Graph models often give us a deeper understanding of real-world networks. In the case of biological networks they help in predicting the evolution and history of biomolecule interactions, provided we map properly real networks into the corresponding graph models. In this paper, we show that for biological graph models many of the existing parameter estimation techniques overlook the critical property of graph symmetry (also known formally as graph automorphisms), thus the estimated parameters give statistically insignificant results concerning the observed network. To demonstrate it and to develop accurate estimation procedures, we focus on the biologically inspired duplication-divergence model, and the up-to-date data of protein-protein interactions of seven species including human and yeast. Using exact recurrence relations of some prominent graph statistics, we devise a parameter estimation technique that provides the right order of symmetries and uses phylogenetically old proteins as the choice of seed graph nodes. We also find that our results are consistent with the ones obtained from maximum likelihood estimation (MLE). However, the MLE approach is significantly slower than our methods in practice.

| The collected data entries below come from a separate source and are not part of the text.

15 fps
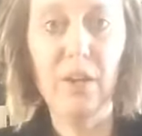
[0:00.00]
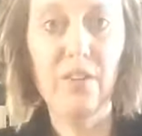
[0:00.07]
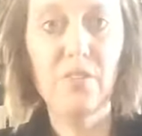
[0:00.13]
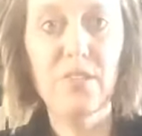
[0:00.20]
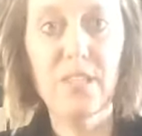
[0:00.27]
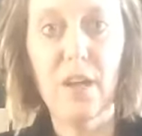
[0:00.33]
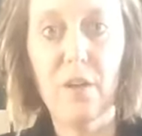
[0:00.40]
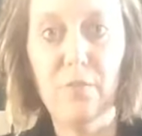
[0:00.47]

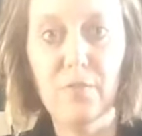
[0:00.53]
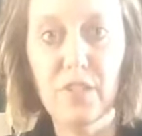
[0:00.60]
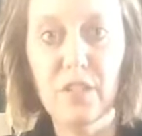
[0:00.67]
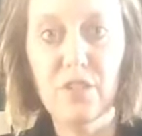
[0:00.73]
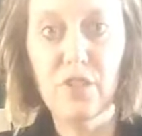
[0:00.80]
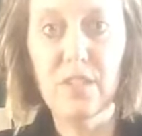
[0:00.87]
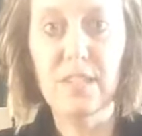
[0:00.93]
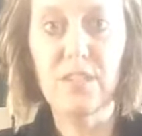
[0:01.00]
yourself to
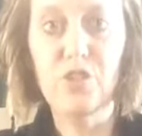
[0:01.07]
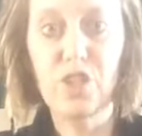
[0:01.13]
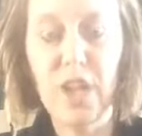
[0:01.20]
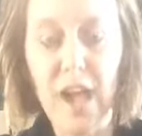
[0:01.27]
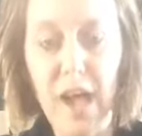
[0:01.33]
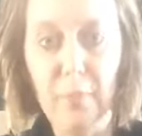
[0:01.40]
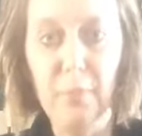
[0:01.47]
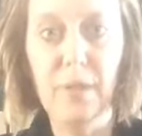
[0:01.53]
just
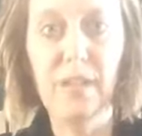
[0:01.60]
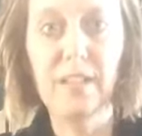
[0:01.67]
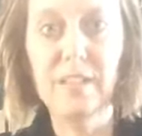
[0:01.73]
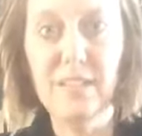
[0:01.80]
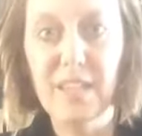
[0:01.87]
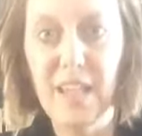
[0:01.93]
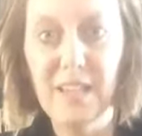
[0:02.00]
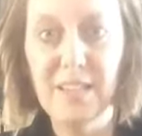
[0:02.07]
chopping and
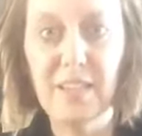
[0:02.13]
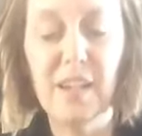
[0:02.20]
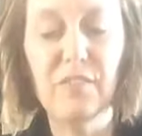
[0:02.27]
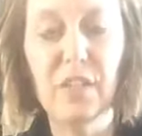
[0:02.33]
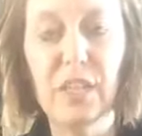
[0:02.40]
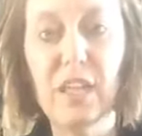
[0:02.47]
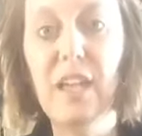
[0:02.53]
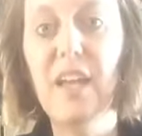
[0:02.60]
slicing
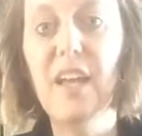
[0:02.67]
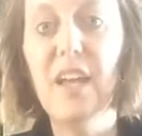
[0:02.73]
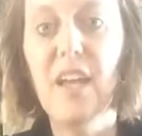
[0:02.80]
everything,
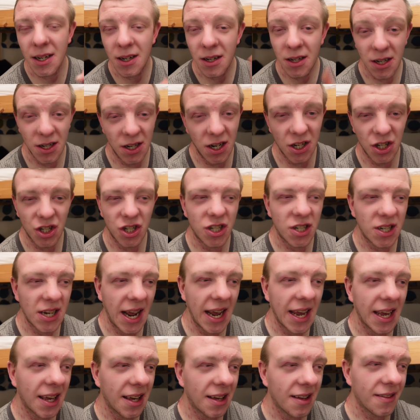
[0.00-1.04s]
Can I just
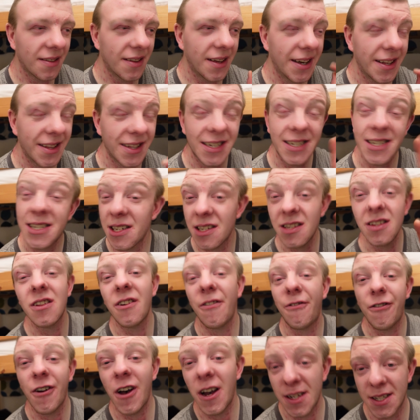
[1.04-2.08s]
say that this isn't the
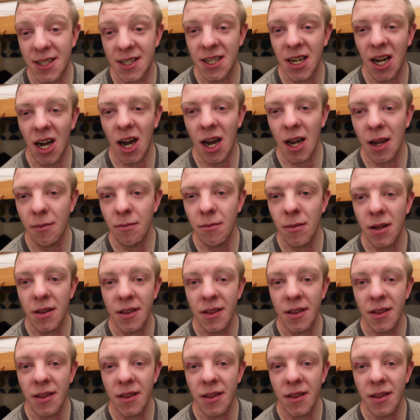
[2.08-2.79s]
first time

图模型通常使我们能够更深入地了解现实世界中的网络。在生物网络的情况下,它们有助于预测生物分子相互作用的演化和历史,前提是我们正确地将真实网络映射到相应的图模型中。在本文中,我们表明,对于生物图模型,许多现有的参数估计技术忽略了图对称性(正式称为图自同构)的关键性质,因此估计的参数在关于观察到的网络的统计上没有意义。为了证明这一点并开发准确的估计程序,我们专注于受生物学启发的复制-分歧模型,以及包括人类和酵母在内的七个物种的蛋白质-蛋白质相互作用的最新数据。使用一些突出的图统计量的精确递归关系,我们设计了一种参数估计技术,该技术提供了正确的对称顺序,并使用系统发生上古老的蛋白质作为种子图节点的选择。我们还发现,我们的结果与从最大似然估计(MLE)获得的结果一致。然而,在实践中,MLE 方法比我们的方法慢得多。